**REQUIRED WORK**. When you reach the line with "[00:00:01.00 to 00:00:02.00]", start repeating the lines exactly and keep going to the end of the records, but drop every picture.

**ENTRIES SHOWN**.
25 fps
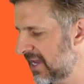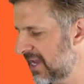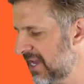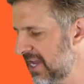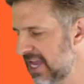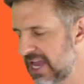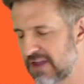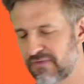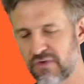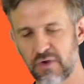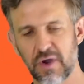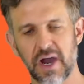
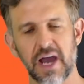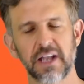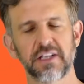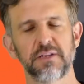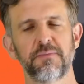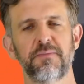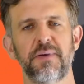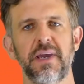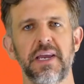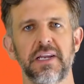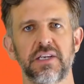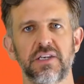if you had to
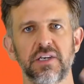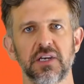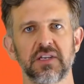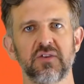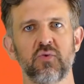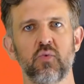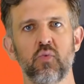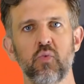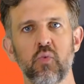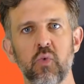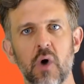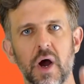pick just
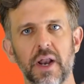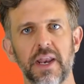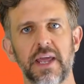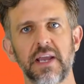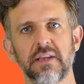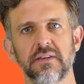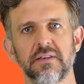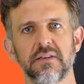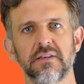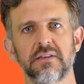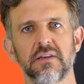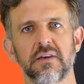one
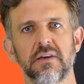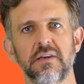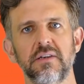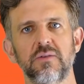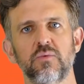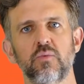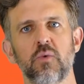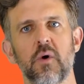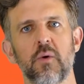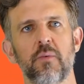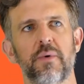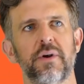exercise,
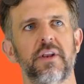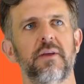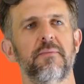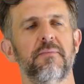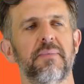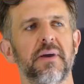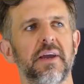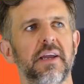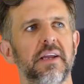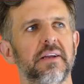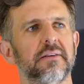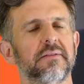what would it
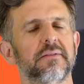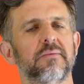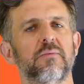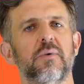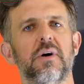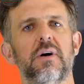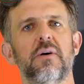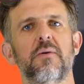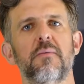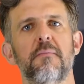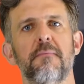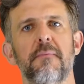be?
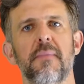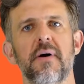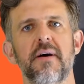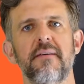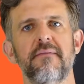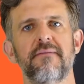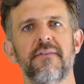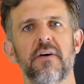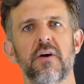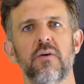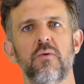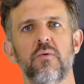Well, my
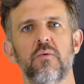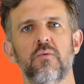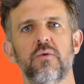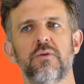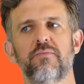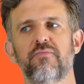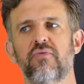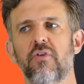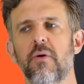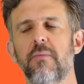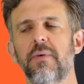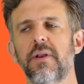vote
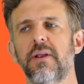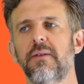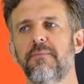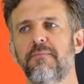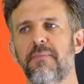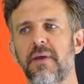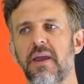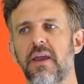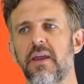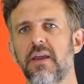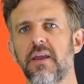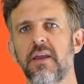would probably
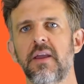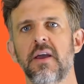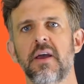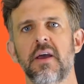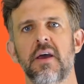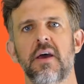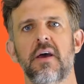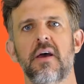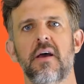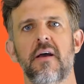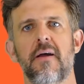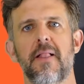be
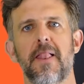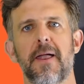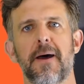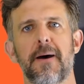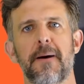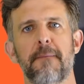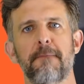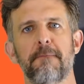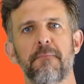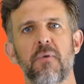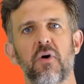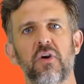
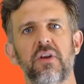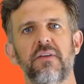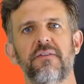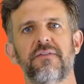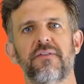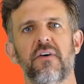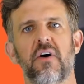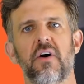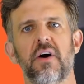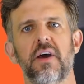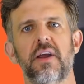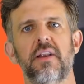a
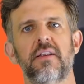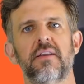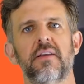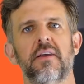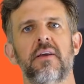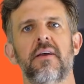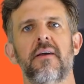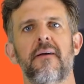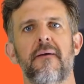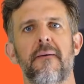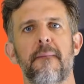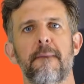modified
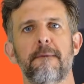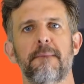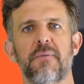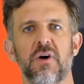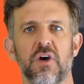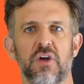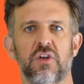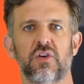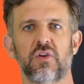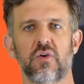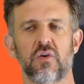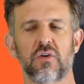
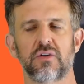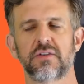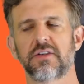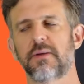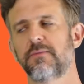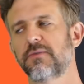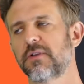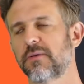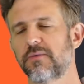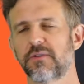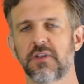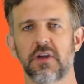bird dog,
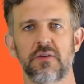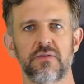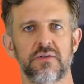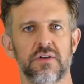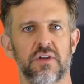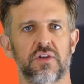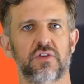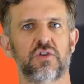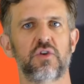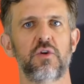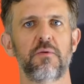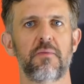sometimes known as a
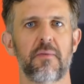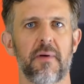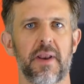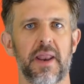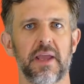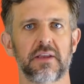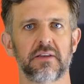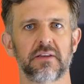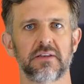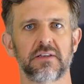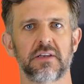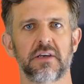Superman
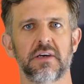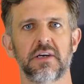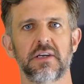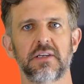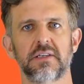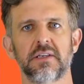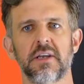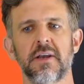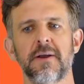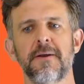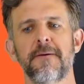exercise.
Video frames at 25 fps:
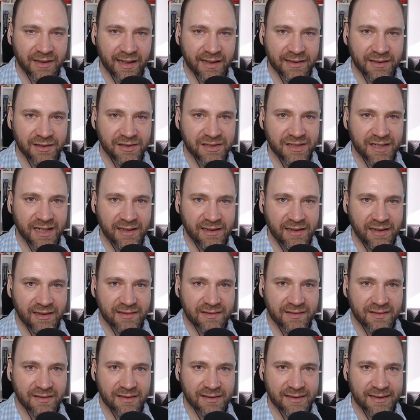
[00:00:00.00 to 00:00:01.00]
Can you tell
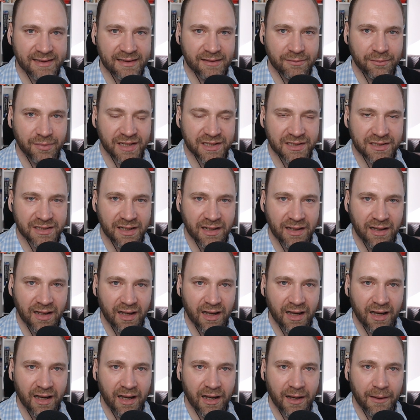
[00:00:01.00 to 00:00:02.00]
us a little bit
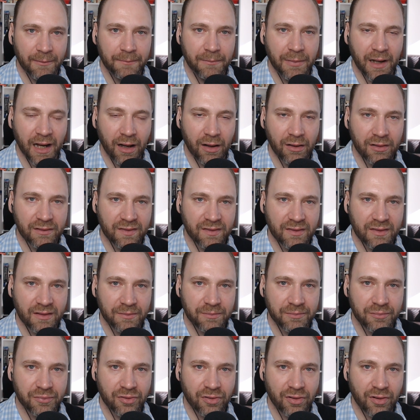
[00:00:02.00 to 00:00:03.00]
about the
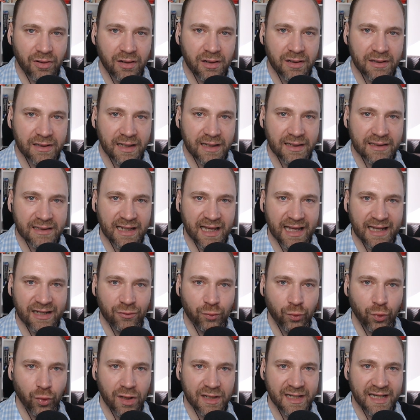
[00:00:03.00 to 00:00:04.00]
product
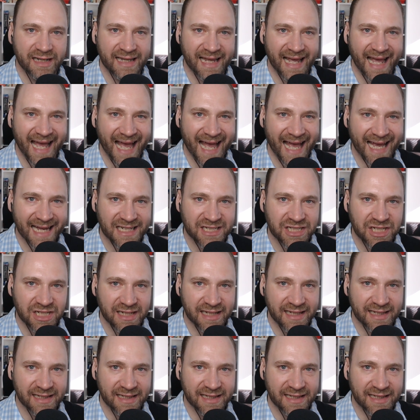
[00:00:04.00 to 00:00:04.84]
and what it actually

**TASK RESULT**.
[00:00:01.00 to 00:00:02.00]
us a little bit
[00:00:02.00 to 00:00:03.00]
about the
[00:00:03.00 to 00:00:04.00]
product
[00:00:04.00 to 00:00:04.84]
and what it actually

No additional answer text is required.